A faithful copy is required of the lines from the top of the entries through the line that contains "[47:52.10-48:02.75]", both included, with no pictures.

[Opening Dataset excerpts section]

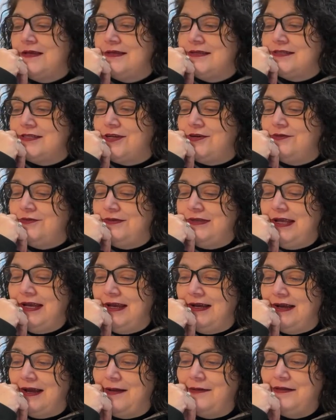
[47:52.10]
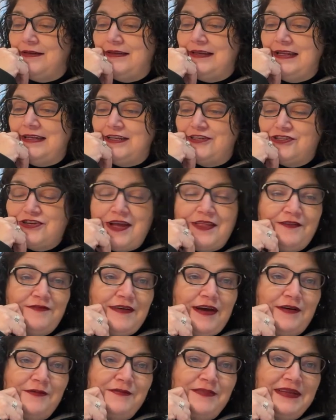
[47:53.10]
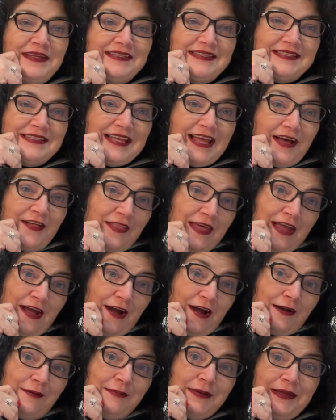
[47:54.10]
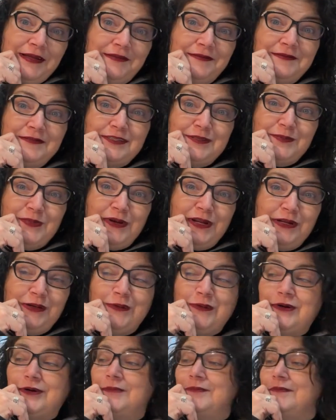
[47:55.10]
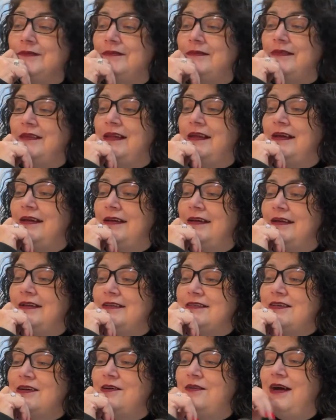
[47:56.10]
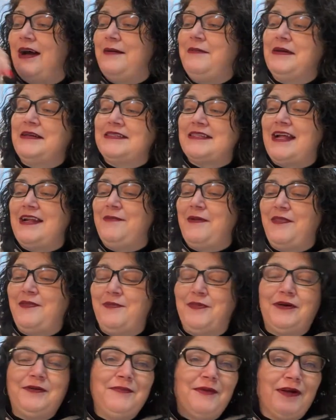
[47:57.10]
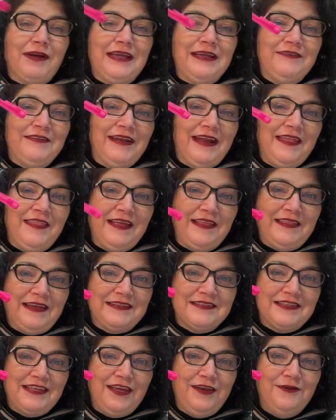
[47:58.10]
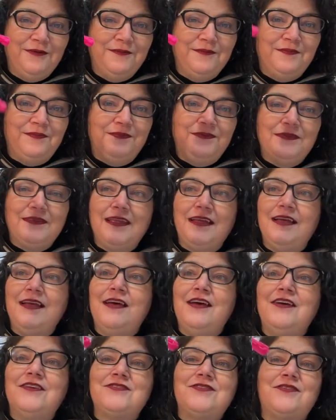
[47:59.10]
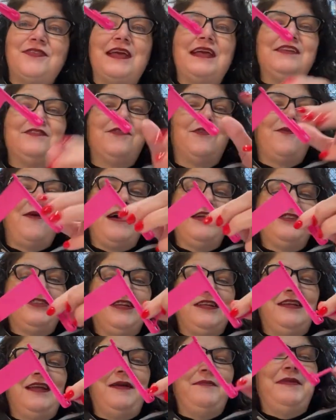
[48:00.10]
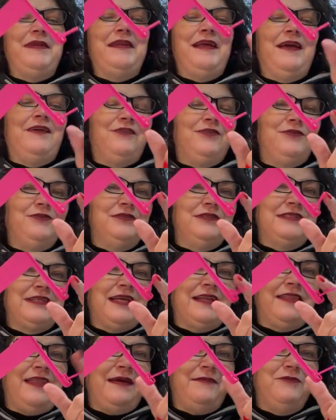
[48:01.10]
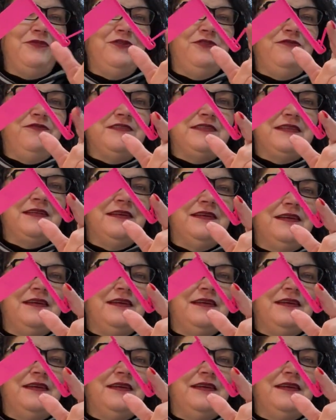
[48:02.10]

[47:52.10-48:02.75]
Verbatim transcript: So yeah, I need to try the fountain pens, see how they are, but it's pretty cool. So I'm excited about the bookmark even. I think that's cute. So thanks for watching. I mean, how cool is that? That moves.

[Closing Dataset excerpts section]

**Output below**
[47:52.10]
[47:53.10]
[47:54.10]
[47:55.10]
[47:56.10]
[47:57.10]
[47:58.10]
[47:59.10]
[48:00.10]
[48:01.10]
[48:02.10]

[47:52.10-48:02.75]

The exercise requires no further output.